When the string "Transcript" appears in a line of the records, show the whole line.
-=-=-=-=-
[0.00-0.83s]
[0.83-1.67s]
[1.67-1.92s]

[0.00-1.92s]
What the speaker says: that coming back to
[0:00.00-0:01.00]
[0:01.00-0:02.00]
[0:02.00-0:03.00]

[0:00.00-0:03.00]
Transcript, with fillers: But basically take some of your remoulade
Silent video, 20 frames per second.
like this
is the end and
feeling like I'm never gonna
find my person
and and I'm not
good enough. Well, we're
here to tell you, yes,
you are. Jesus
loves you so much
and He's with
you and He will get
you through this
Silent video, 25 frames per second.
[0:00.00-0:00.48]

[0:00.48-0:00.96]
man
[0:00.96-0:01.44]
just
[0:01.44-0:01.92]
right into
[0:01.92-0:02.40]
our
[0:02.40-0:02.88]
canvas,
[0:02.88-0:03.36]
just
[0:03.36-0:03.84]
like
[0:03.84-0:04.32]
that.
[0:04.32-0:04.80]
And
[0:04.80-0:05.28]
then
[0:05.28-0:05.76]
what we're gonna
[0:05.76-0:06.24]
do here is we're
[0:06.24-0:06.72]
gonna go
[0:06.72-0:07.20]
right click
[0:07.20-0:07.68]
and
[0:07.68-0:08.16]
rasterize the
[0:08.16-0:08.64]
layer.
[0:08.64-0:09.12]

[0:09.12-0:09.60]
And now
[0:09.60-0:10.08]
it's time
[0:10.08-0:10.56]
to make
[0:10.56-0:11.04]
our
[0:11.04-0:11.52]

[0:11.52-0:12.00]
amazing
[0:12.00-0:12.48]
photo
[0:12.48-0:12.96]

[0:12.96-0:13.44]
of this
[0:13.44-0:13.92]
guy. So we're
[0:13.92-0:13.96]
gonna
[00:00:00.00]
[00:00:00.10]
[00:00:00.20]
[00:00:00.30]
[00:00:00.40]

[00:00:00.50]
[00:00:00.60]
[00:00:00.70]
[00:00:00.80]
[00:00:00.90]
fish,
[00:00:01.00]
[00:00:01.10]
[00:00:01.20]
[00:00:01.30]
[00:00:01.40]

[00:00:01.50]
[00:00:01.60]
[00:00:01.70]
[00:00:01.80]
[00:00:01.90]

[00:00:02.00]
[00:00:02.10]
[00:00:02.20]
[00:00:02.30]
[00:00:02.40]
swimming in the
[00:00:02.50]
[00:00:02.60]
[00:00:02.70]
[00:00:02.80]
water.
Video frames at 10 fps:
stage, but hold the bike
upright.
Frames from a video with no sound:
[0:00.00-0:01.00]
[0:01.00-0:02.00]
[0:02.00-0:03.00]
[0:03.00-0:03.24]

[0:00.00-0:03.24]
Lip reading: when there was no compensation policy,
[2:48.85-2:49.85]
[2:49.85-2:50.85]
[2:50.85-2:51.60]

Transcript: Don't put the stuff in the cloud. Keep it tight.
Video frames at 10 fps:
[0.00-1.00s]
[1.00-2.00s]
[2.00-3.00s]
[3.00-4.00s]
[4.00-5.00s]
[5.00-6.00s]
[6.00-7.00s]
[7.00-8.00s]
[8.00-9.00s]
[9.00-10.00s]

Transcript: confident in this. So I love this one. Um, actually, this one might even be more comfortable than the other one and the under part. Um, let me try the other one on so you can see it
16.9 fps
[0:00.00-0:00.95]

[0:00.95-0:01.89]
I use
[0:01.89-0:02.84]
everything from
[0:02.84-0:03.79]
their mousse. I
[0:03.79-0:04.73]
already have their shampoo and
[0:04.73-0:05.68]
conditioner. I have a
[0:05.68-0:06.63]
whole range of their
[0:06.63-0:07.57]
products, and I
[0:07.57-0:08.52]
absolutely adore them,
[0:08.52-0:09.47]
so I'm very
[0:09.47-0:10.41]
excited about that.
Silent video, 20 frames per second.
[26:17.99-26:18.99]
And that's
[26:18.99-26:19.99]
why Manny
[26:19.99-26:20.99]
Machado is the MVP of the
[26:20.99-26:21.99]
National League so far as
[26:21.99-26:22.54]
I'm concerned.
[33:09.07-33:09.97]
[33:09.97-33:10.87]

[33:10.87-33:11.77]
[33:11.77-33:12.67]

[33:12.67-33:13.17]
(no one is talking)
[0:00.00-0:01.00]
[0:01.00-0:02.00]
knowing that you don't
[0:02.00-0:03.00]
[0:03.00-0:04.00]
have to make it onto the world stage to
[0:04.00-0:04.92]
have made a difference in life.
-=-=-=-=-
#### [Exercise solution]
Transcript, with fillers: But basically take some of your remoulade
Transcript: Don't put the stuff in the cloud. Keep it tight.
Transcript: confident in this. So I love this one. Um, actually, this one might even be more comfortable than the other one and the under part. Um, let me try the other one on so you can see it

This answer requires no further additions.